LOMÉ, Togo – Le constat n’est plus de l’ordre de l’hypothèse mais d’une réalité mesurable : le Togo fait face à une intensification continue de ses déséquilibres climatiques. Sécheresses prolongées, irrégularité des précipitations et épisodes d’inondations de plus en plus violents composent désormais un tableau de risques permanents. Ces perturbations affectent directement les fondements de l’économie nationale, notamment la production agricole, la gestion des ressources hydriques, le secteur énergétique et les conditions de vie des populations.

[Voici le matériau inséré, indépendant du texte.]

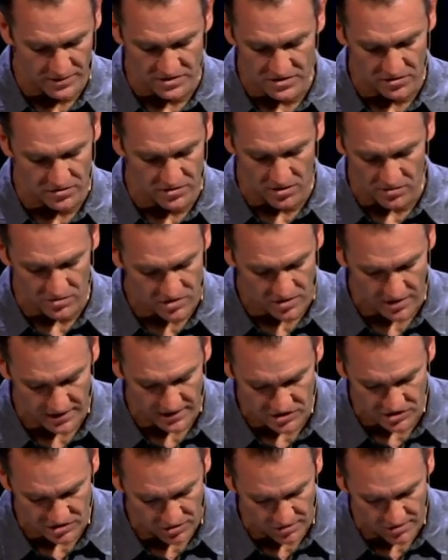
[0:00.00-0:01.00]
and so don't try
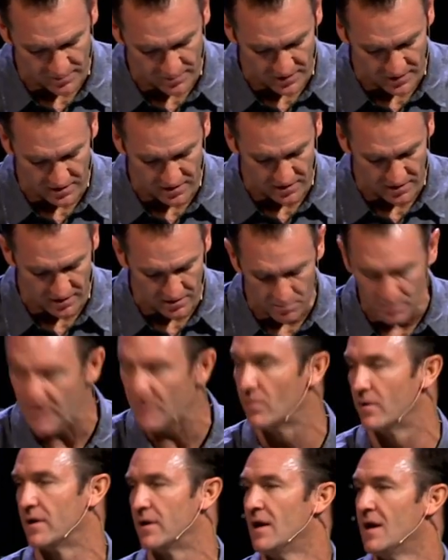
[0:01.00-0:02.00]
and show up and be
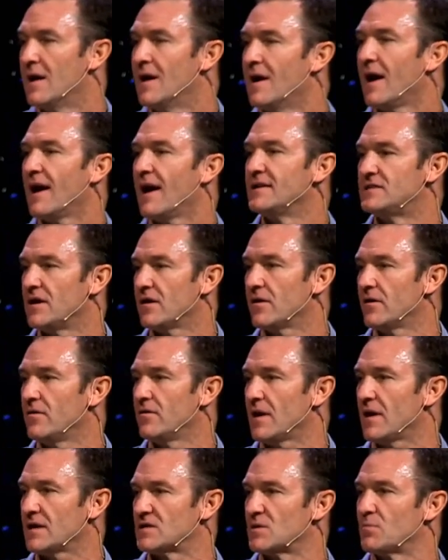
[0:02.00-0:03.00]
one. I dare you
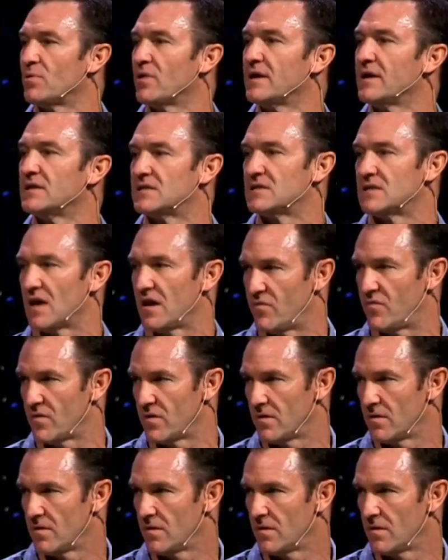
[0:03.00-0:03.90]
not to play it safe.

Une sentinelle institutionnelle face aux extrêmes
Pour répondre à cette montée des risques, les autorités ont mis en place une Cellule nationale de veille climatique, pensée comme un dispositif central de coordination, d’analyse et d’anticipation des phénomènes climatiques extrêmes.
Cette structure vise à renforcer la capacité de l’État à anticiper les chocs environnementaux et à orienter les politiques publiques sur la base d’analyses scientifiques consolidées.
« Cet outil de gouvernance climatique contribue au renforcement des capacités des acteurs nationaux à anticiper les risques, protéger les populations et les écosystèmes, et orienter les politiques publiques vers un développement résilient et sobre en carbone », précise Edou Komla, responsable de la structure.
L’interfaçage entre science, institutions et protection civile
La Cellule nationale de veille climatique assure une fonction de liaison entre la production de données scientifiques, le suivi des engagements internationaux du Togo et la mise en œuvre des politiques d’adaptation.
Elle agit en coordination étroite avec l’Agence nationale de protection civile (ANPC) et l’Agence nationale de météorologie (ANAMET), afin de renforcer la surveillance des phénomènes extrêmes, la circulation de l’information et la gestion des alertes.
Vers une gouvernance climatique fondée sur l’anticipation
Pour le ministère de l’Environnement, cette initiative marque une évolution significative dans la gestion des risques climatiques, en structurant une approche fondée sur la veille, l’anticipation et la réponse coordonnée.
L’ambition affichée est de réduire la vulnérabilité du pays en substituant progressivement une logique de prévention à une logique de réaction, dans un contexte où les événements climatiques extrêmes tendent à se multiplier et à gagner en intensité.